Exercise requirements
Transcribe the data that follows without changing a word, and omit the pictures.

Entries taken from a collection
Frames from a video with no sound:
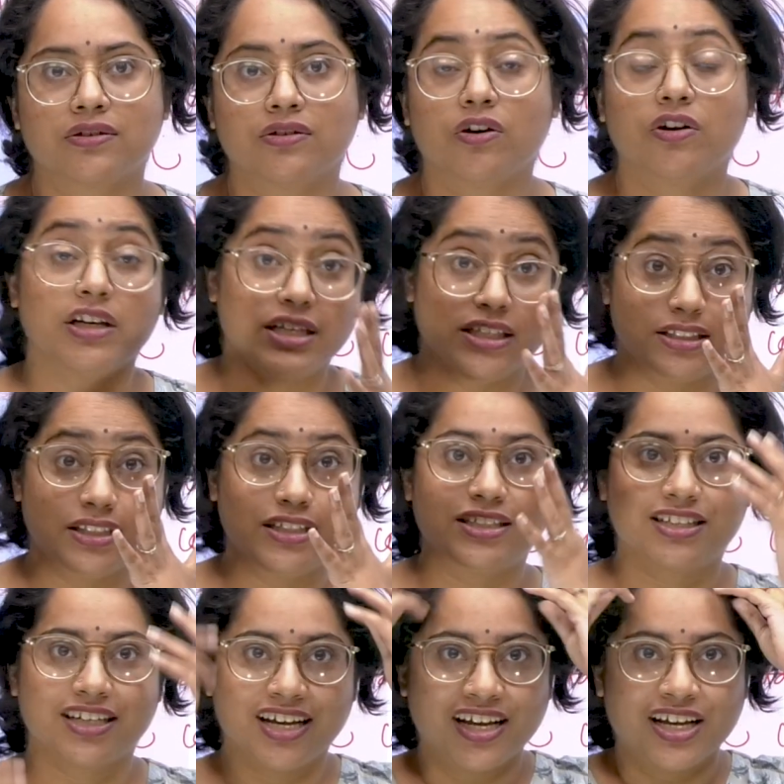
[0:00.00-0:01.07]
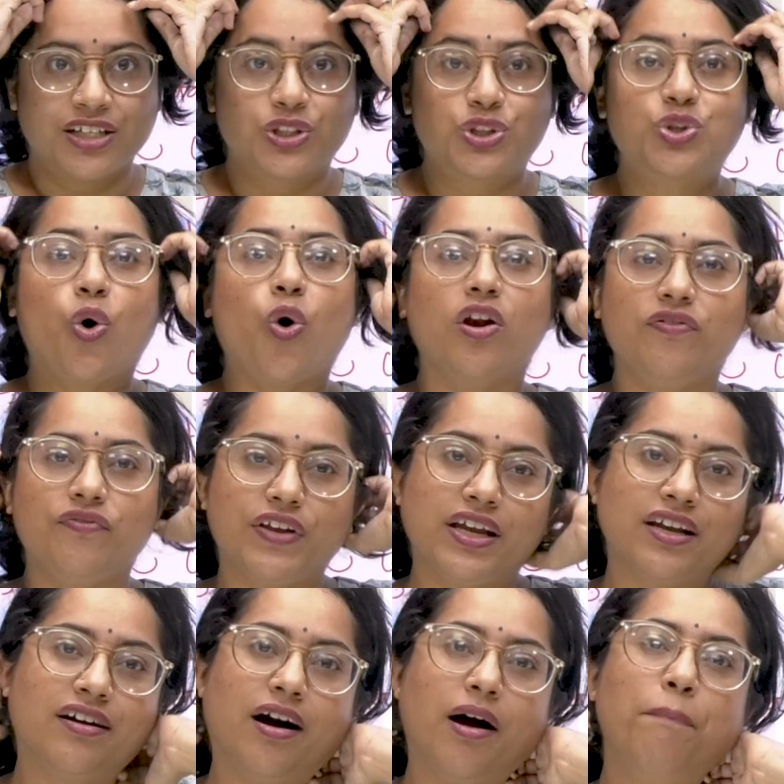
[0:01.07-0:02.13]
Or is it
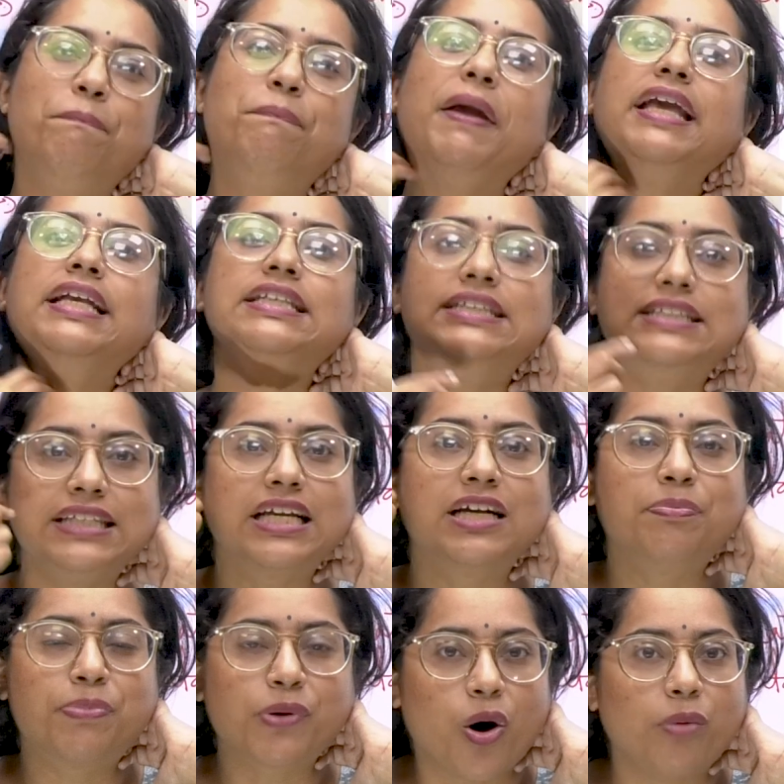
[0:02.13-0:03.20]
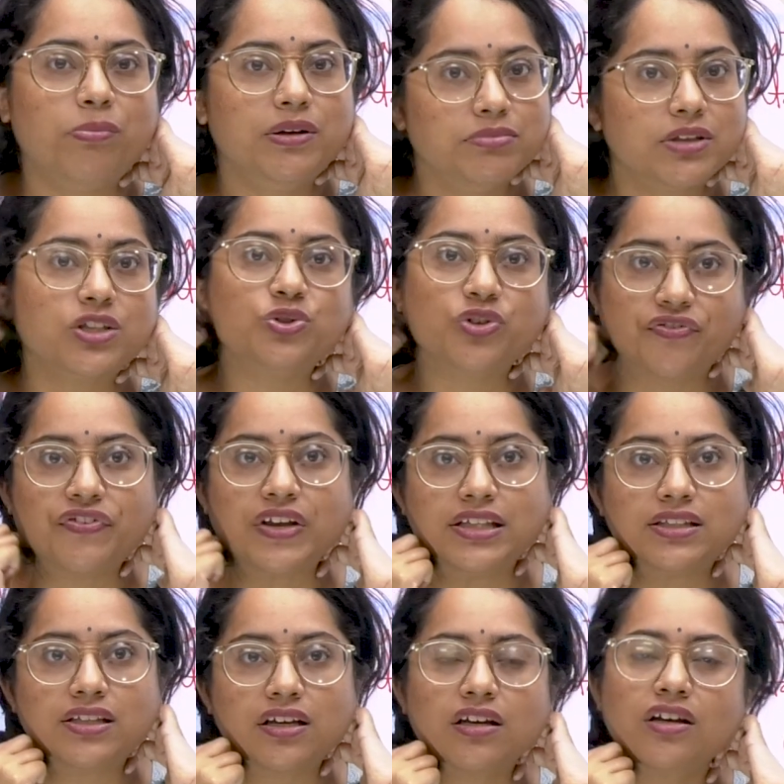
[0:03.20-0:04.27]
solving a basic problem that you're
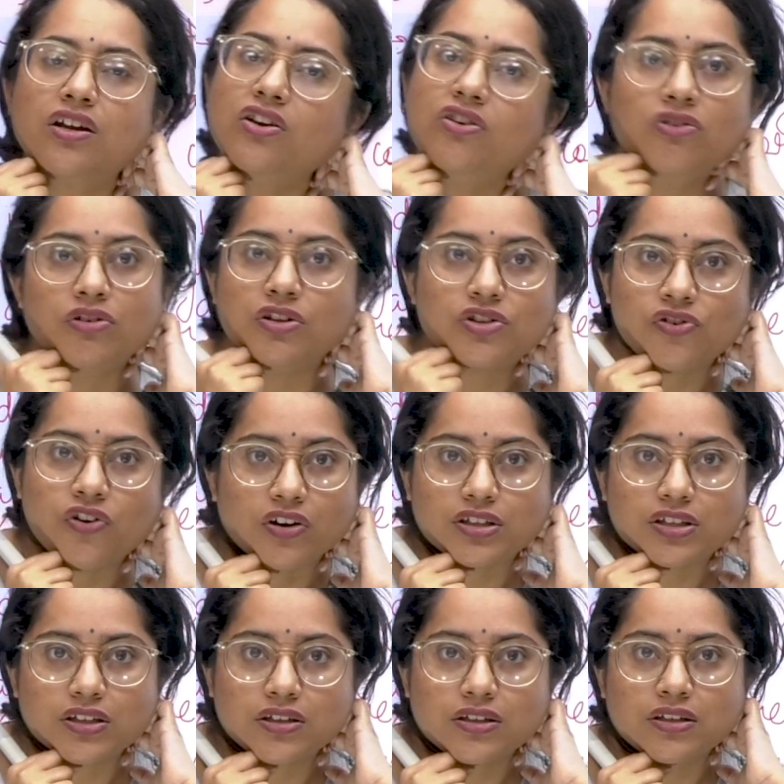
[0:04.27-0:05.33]
facing? No, it's not.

Response to this task
Frames from a video with no sound:
[0:00.00-0:01.07]
[0:01.07-0:02.13]
Or is it
[0:02.13-0:03.20]
[0:03.20-0:04.27]
solving a basic problem that you're
[0:04.27-0:05.33]
facing? No, it's not.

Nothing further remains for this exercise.